** Exercise goal **
From the line containing "(1.00 s to 2.00 s)" to the last line of the data below, copy everything exactly and nothing else; pictures stay out.
── Material provided
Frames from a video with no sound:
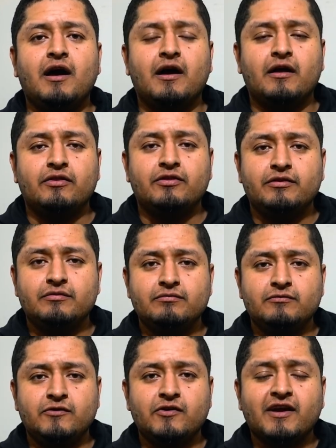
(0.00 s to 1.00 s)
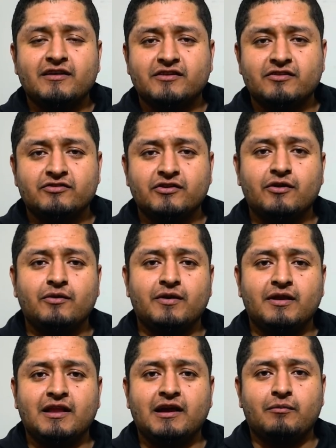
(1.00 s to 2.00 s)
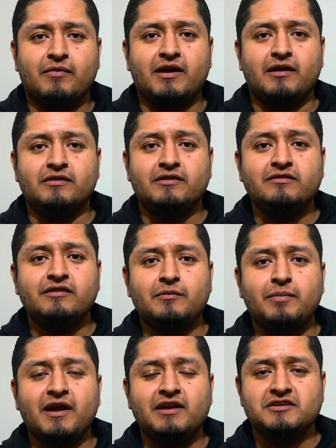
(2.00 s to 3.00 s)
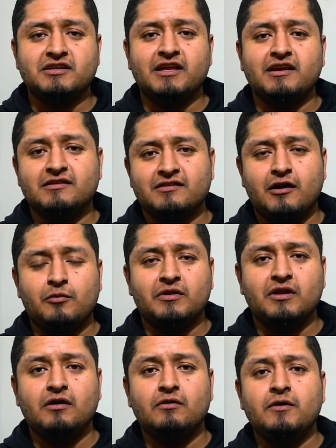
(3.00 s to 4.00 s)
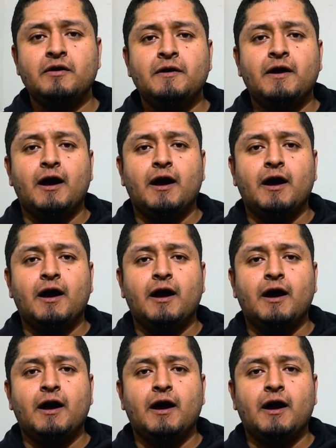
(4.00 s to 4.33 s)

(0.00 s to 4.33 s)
Uh, You guys can also go and like my D J page. Link is down below.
────
** Solution **
(1.00 s to 2.00 s)
(2.00 s to 3.00 s)
(3.00 s to 4.00 s)
(4.00 s to 4.33 s)

(0.00 s to 4.33 s)
Uh, You guys can also go and like my D J page. Link is down below.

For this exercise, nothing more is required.